75 Prozent der Israelis für EU-Beitritt

Wenn der israelische Außenminister Avigdor Lieberman am 25. April den Beitritt seines Landes zur Europäischen Union als eine "Option" bezeichnet hat, so bezog er sich insbesondere auf eine aktuelle Umfrage der deutschen Konrad-Adenauer-Stiftung, nach deren Ergebnis 75 Prozent der Israelis einen EU- und 54 Prozent einen NATO-Beitritt befürworten würden. Das offizielle Organ des deutschen Bundestags, "Das Parlament", hielt schon in seiner Ausgabe vom 27. März 2006 wörtlich fest: "(...) So tragen bereits über 100.000 Israelis den Zweitpass eines EU-Landes in der Tasche, der ihnen Reisen in alle Teile der Welt erleichtert." Selbst über einen EU-Beitritt werde in der Öffentlichkeit diskutiert.

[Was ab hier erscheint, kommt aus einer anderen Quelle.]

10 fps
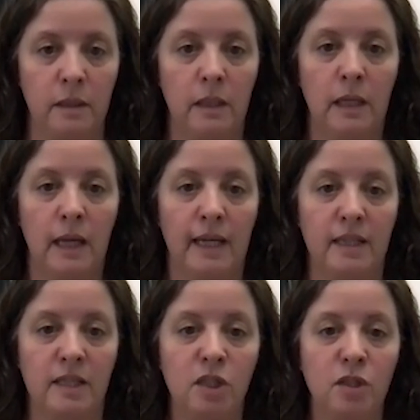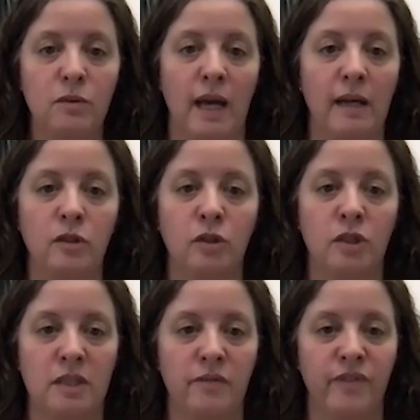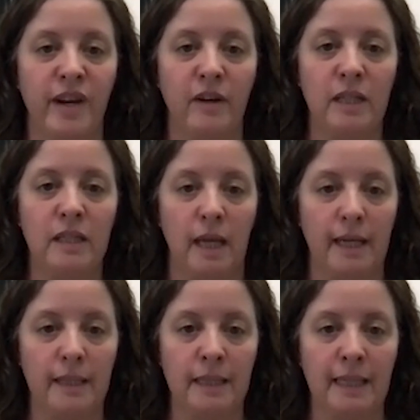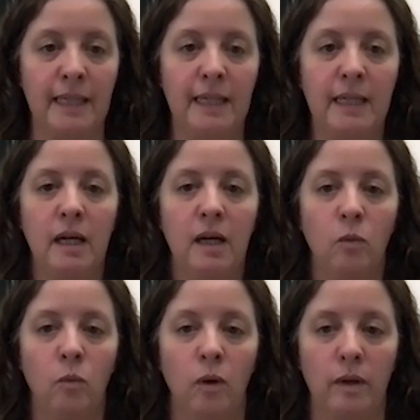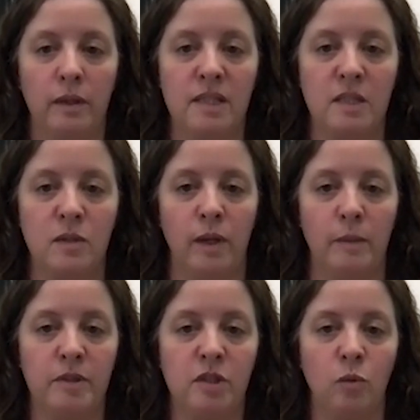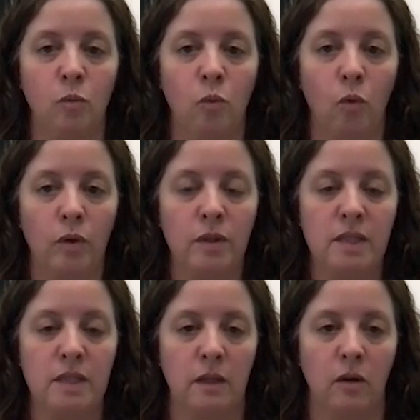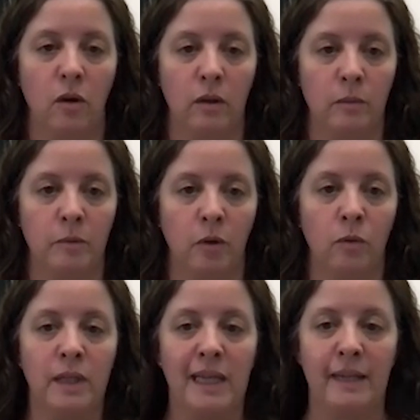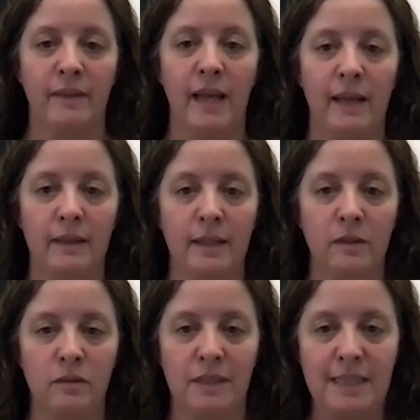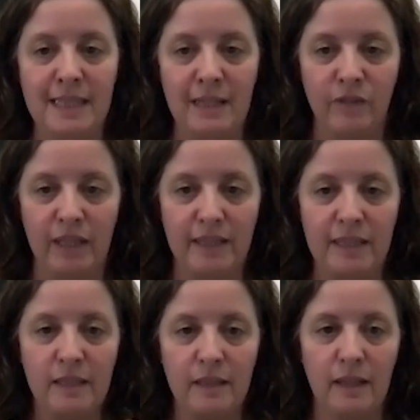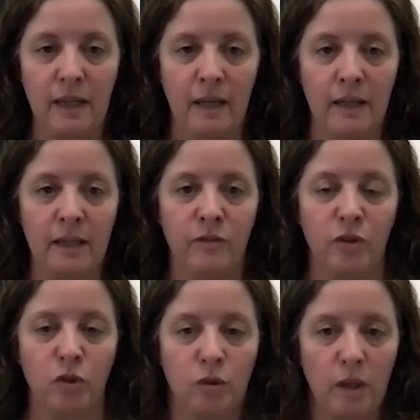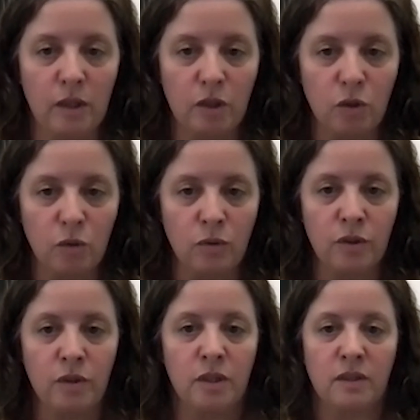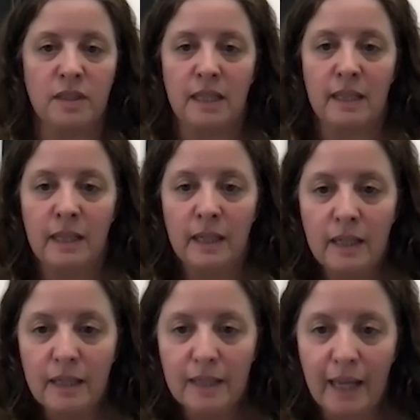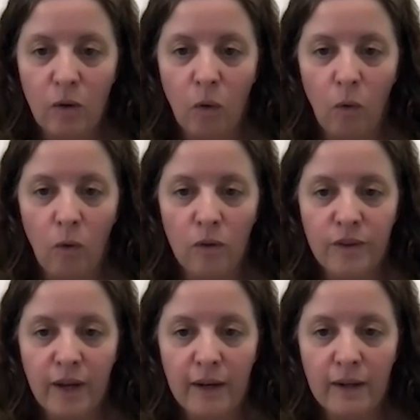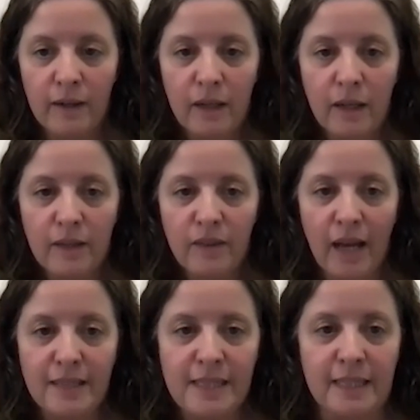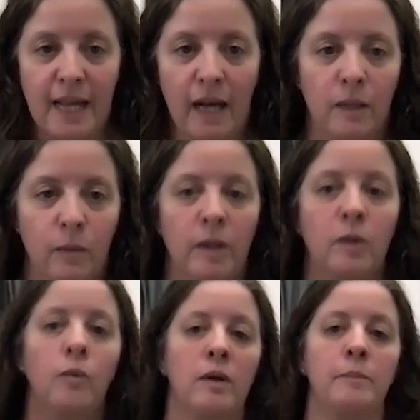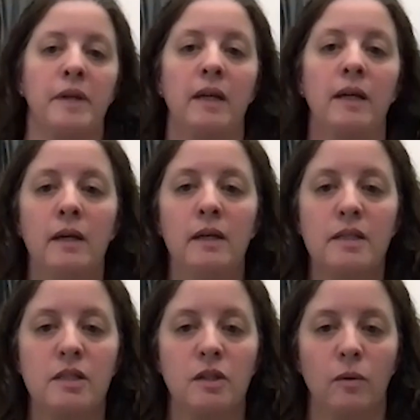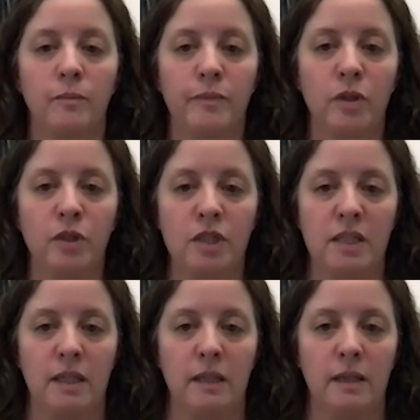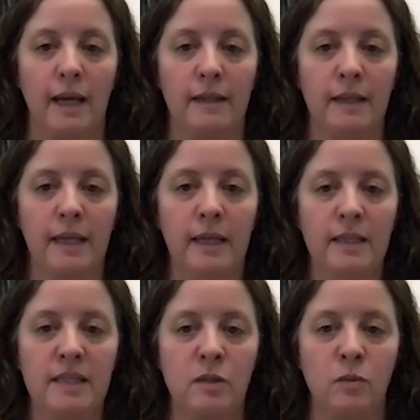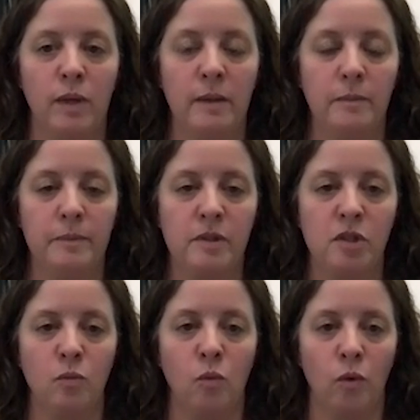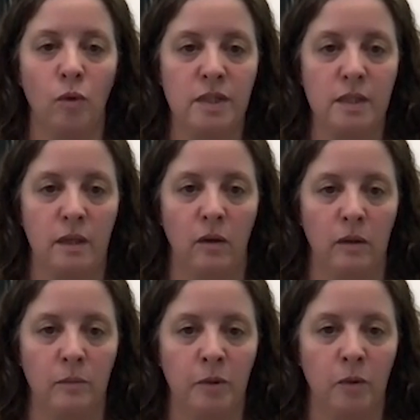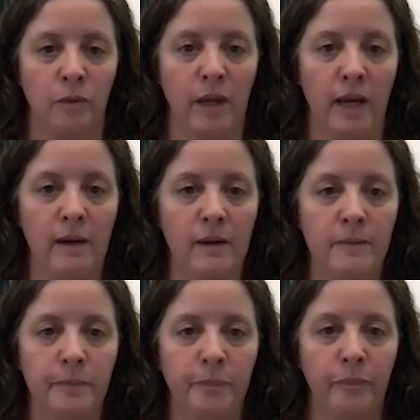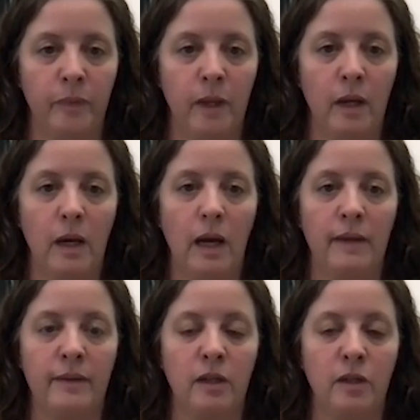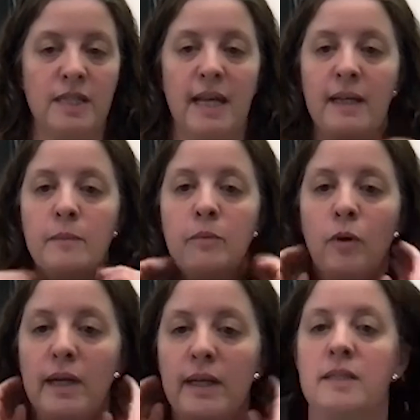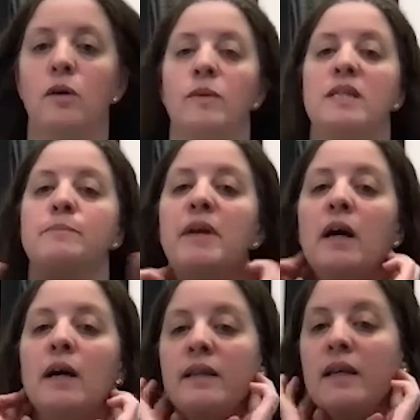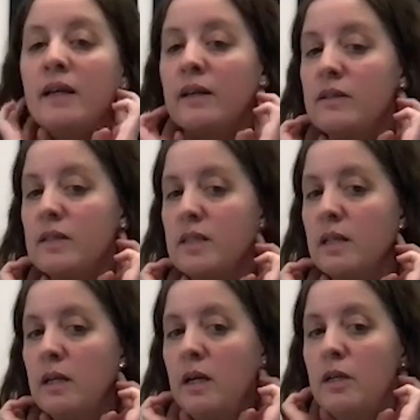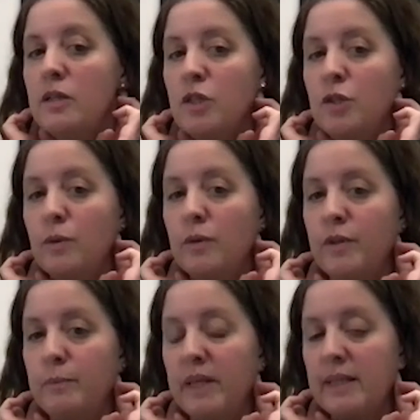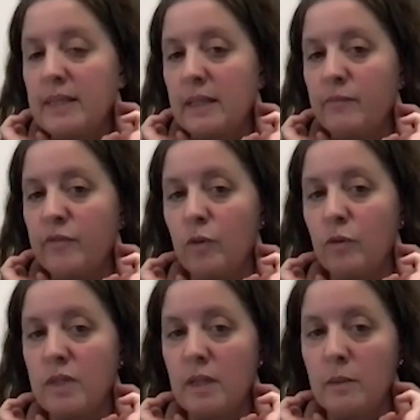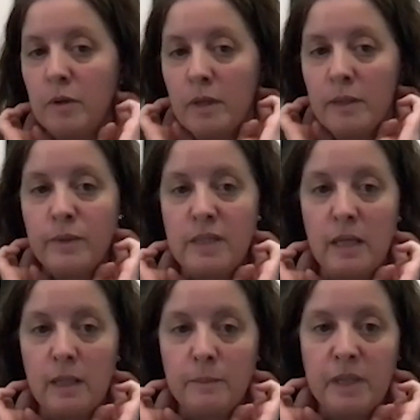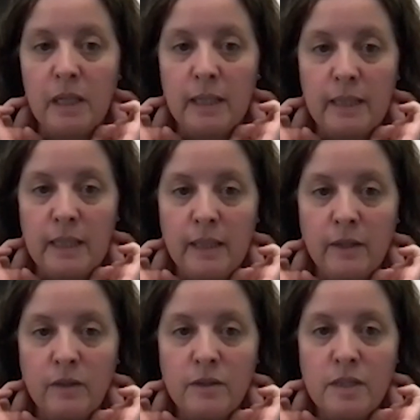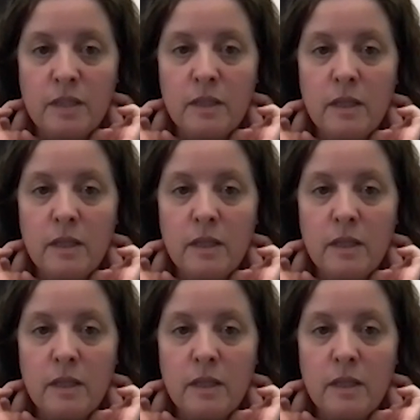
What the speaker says: Right. And to do that, just very lightly want to sweep towards the collarbone in that little divot. If you shrug your shoulders, you'll see that hole there. That's exactly where you want to be. So you're just going to lightly sweep towards the collarbone there. And then your second point is always behind the ears. 2 of the biggest lymph nodes in the body reside behind the ears.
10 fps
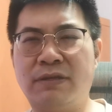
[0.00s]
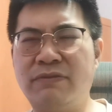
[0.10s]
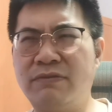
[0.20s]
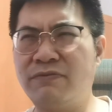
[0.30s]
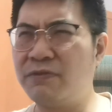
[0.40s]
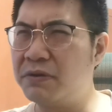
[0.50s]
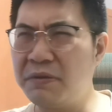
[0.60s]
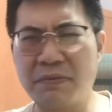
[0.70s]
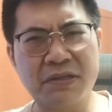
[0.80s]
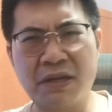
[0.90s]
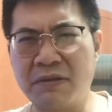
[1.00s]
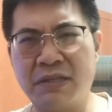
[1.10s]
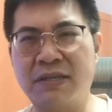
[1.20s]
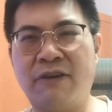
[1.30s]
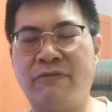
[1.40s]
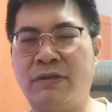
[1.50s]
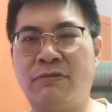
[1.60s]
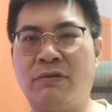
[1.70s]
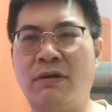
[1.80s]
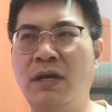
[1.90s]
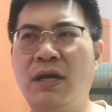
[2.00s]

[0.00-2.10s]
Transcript: even 40% discount if I'm not wrong.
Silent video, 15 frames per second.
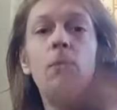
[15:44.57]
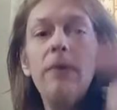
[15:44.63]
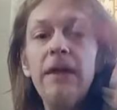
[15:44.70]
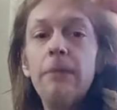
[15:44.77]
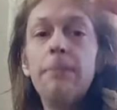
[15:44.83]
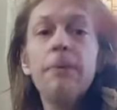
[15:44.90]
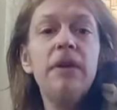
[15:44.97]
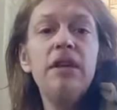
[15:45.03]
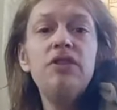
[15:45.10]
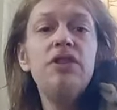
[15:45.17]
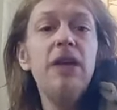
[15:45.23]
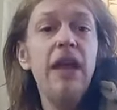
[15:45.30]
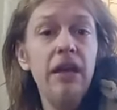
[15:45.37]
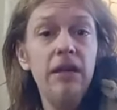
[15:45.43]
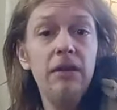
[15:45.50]
We
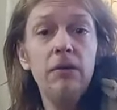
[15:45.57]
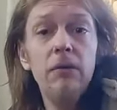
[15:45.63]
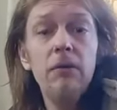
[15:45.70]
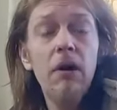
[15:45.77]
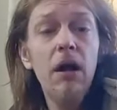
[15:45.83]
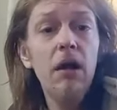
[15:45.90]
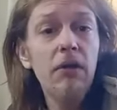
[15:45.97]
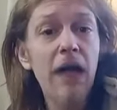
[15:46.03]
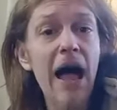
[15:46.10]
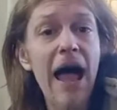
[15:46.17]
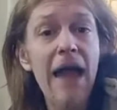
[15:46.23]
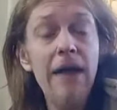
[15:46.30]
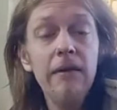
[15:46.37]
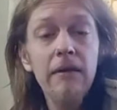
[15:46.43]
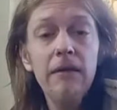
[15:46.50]
appreciate you a
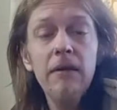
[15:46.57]
lot.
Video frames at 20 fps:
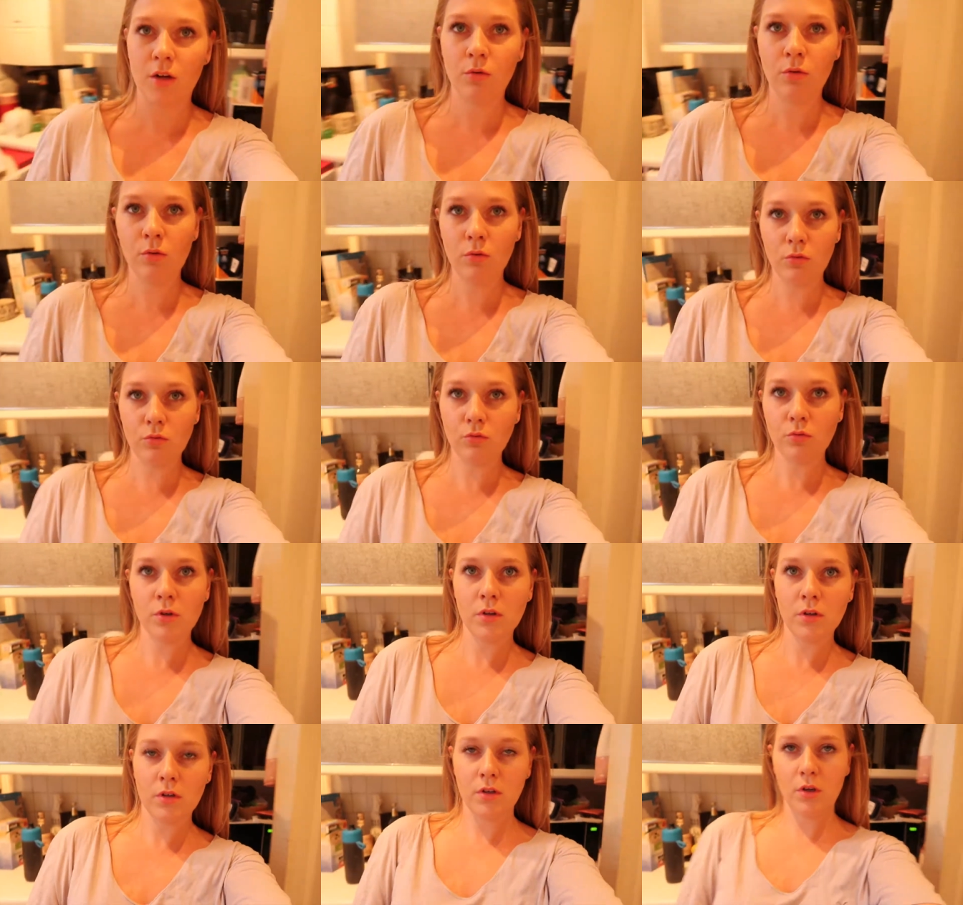Ooh,
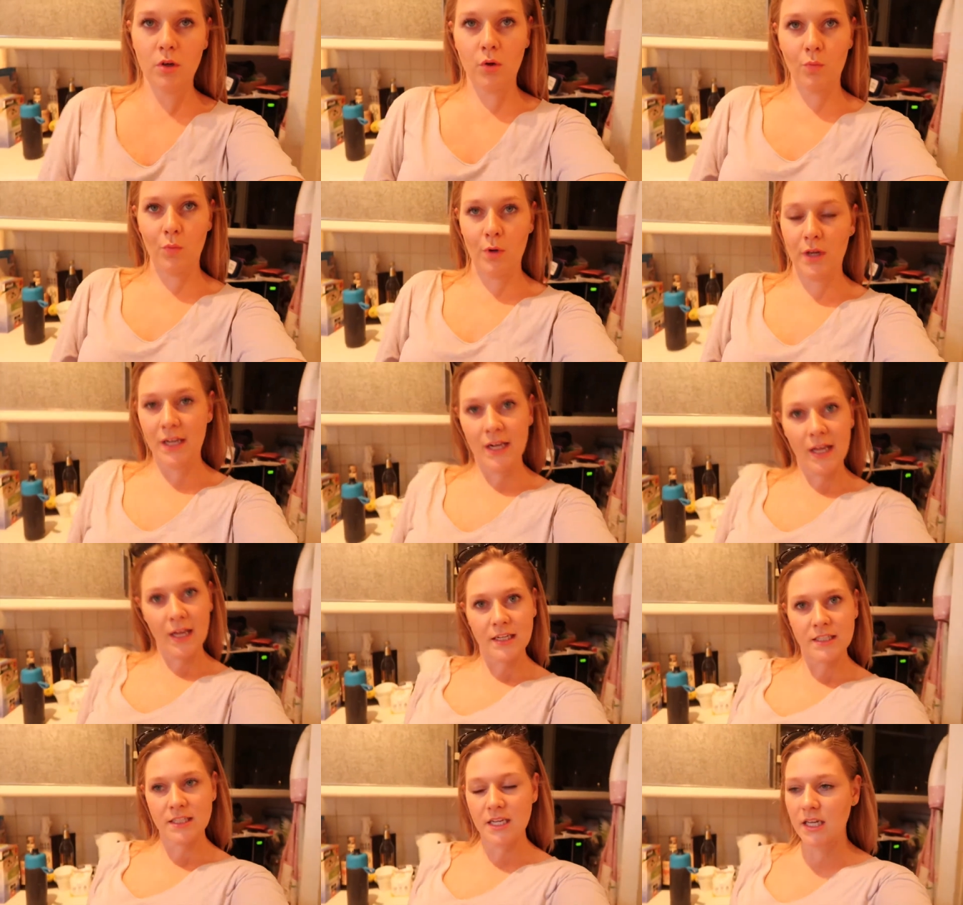weird
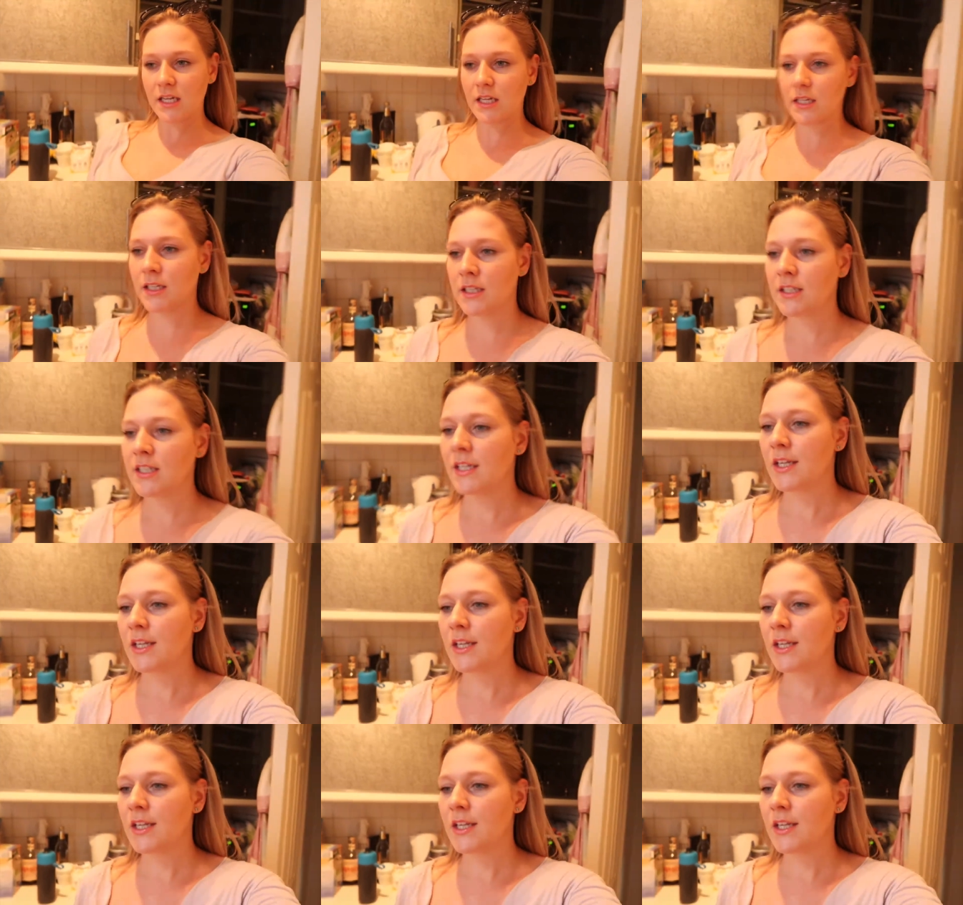lighting.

Der Leiter der Israel-Vertretung der CDU-nahen Konrad-Adenauer-Stiftung, Lars Hänsel, erklärte nach der Umfrage: "Die Ergebnisse zeigen, dass Deutschland und die EU-Mitgliedstaaten weiterhin eine gewichtige und zentrale Rolle in Israel spielen. Wir sind erfreut über die signifikante Unterstützung für die EU-Länder und deren Initiativen."

"Europa ohne jüdischen Geist unvorstellbar"
Lieberman hatte gesagt, der EU-Beitritt sei für Israel durchaus eine Option. "Es muss als Erstes eben Schritt für Schritt gehen, um nahe an die Vollmitgliedschaft heranzukommen." Israel sei ohnehin nur eine halbe Flugstunde von der EU (Zypern) entfernt, und man habe bereits enge Beziehungen zur Union. "Man kann sich doch das moderne Europa nicht vorstellen ohne den jüdischen Beitrag, ohne Kafka oder Freud. Der jüdische Geist war immer sehr wichtig für Europa."

EU-Spitzen sehen keine Veranlassung zu Neuorientierung
Auf das deutliche Abrücken der neuen israelischen Regierung von dem von der internationalen Gemeinschaft vorgegebenen Ziel eines unabhängigen palästinensischen Staates hatte die EU dagegen zuletzt enttäuscht reagiert. Außenkommissarin Benita Ferrero-Waldner erklärte dazu: "Wir glauben nicht, dass die Zeit reif ist, um über das derzeitige Niveau der Beziehungen (EU-Israel) hinauszugehen."

2004 hatte Israel seinen jahrelangen Streit mit der EU um Zollvergünstigungen für Einfuhren aus den besetzten palästinensischen Gebieten beigelegt. In der Union war damals sogar erwogen worden, das Assoziationsabkommen mit Israel zu suspendieren.